Istio with oauth2-proxy only works with Safari and not Chrome or Firefox

Redirect after authentication not working in Chrome and Firefox but works in Safari.

I have oauth2-proxy deployed in Kubernetes with Istio authenticating with Github.

Expected Behavior

Current Behavior

Context

I am trying to use oauth2-proxy to add authentication to my Prometheus instance that verifies against Github. I’ve tried with and without Redis as a backend with the same results. Its very strange that Safari works at all. I’m not sure if this is an issue with the cookie Istio creates (it seems the same in both browsers) or some Istio config I’m overlooking. Any help would be appreciated!

Your Environment

Here are my configs:
Istio extensionProvider in meshConfig:

extensionProviders:
  - name: "oauth2-proxy"
    envoyExtAuthzHttp:
      service: oauth2-proxy.oauth2-proxy.svc.cluster.local
      port: 80
      timeout: 1.5s
      headersToDownstreamOnDeny:
        - content-type
        - set-cookie
      headersToUpstreamOnAllow:
        - authorization
        - "x-forwarded-access-token"
        - cookie
        - path
      includeHeadersInCheck:
        - "cookie"
        - "authorization"
      includeAdditionalHeadersInCheck:
          X-Auth-Request-Redirect: https://%REQ(Host)%

Istio Authorization Policy

apiVersion: security.istio.io/v1beta1
kind: AuthorizationPolicy
metadata:
  name: prometheus-auth
  namespace: istio-system
spec:
  selector:
    matchLabels:
      app: istio-ingressgateway
  action: CUSTOM
  provider:
    name: "oauth2-proxy"
  rules:
  - to:
    - operation:
        hosts: 
        - "prometheus.mydomain.tld"

oauth2-proxy config file

provider      = "github"
    email_domains = [ "mydomain.tld" ]
    github_team   = "Infrastructure"
    upstreams = "static://200"
    cookie_samesite = "lax"
    cookie_secure = true
    # session_cookie_minimal = true
    cookie_domains = ".mydomain.tld"
    set_xauthrequest=true
    set_authorization_header=true
    pass_authorization_header=true
    pass_host_header=true
    pass_access_token=true
    silence_ping_logging = true
    standard_logging = true
    auth_logging = true
    request_logging = true
    reverse_proxy = true
    whitelist_domains = [".mydomain.tld"]
    redirect_url = "https://oauth2-proxy.mydomain.tld/oauth2/callback"

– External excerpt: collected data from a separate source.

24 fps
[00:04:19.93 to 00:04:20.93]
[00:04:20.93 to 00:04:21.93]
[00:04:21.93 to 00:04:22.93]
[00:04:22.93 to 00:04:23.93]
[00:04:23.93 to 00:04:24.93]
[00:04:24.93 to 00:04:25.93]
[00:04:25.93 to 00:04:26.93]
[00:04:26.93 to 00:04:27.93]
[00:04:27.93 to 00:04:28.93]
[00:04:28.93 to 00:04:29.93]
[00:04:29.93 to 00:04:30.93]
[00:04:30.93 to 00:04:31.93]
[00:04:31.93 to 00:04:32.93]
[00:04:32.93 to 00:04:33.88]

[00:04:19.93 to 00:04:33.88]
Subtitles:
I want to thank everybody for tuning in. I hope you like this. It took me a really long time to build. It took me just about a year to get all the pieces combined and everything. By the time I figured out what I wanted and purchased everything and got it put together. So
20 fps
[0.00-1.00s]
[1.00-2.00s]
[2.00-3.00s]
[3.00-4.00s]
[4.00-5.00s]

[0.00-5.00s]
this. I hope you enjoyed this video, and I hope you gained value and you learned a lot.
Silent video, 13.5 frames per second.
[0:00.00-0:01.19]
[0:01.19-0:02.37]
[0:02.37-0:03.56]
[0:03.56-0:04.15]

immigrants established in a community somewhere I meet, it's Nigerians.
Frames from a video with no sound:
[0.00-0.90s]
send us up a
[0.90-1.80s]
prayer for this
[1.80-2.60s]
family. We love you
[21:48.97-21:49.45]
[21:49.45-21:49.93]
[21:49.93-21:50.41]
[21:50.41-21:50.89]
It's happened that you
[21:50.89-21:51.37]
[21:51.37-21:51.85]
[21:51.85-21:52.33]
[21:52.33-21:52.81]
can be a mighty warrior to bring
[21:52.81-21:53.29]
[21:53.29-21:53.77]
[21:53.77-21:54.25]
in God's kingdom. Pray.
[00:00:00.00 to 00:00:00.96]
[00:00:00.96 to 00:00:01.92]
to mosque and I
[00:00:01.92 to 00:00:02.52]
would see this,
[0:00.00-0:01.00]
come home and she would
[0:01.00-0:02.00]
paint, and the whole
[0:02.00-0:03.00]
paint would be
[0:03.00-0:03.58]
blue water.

Prometheus Virtual Service

---
apiVersion: networking.istio.io/v1beta1
kind: VirtualService
metadata:
  name: prometheus
  namespace: prometheus
spec:
  gateways:
  - istio-system/prometheus-gateway
  hosts:
  - prometheus.mydomain.tld
  http:
    - name: prometheus
      route:
      - destination:
          host: kube-prometheus-stack-prometheus
          port:
            number: 9090
  • istio version used: v1.10.1
  • oauth2-proxy Version used: v7.1.3

I’ve solved this by having oauth2-proxy served off the same gateway as Prometheus. I’m not sure why this fixes the issue but it does.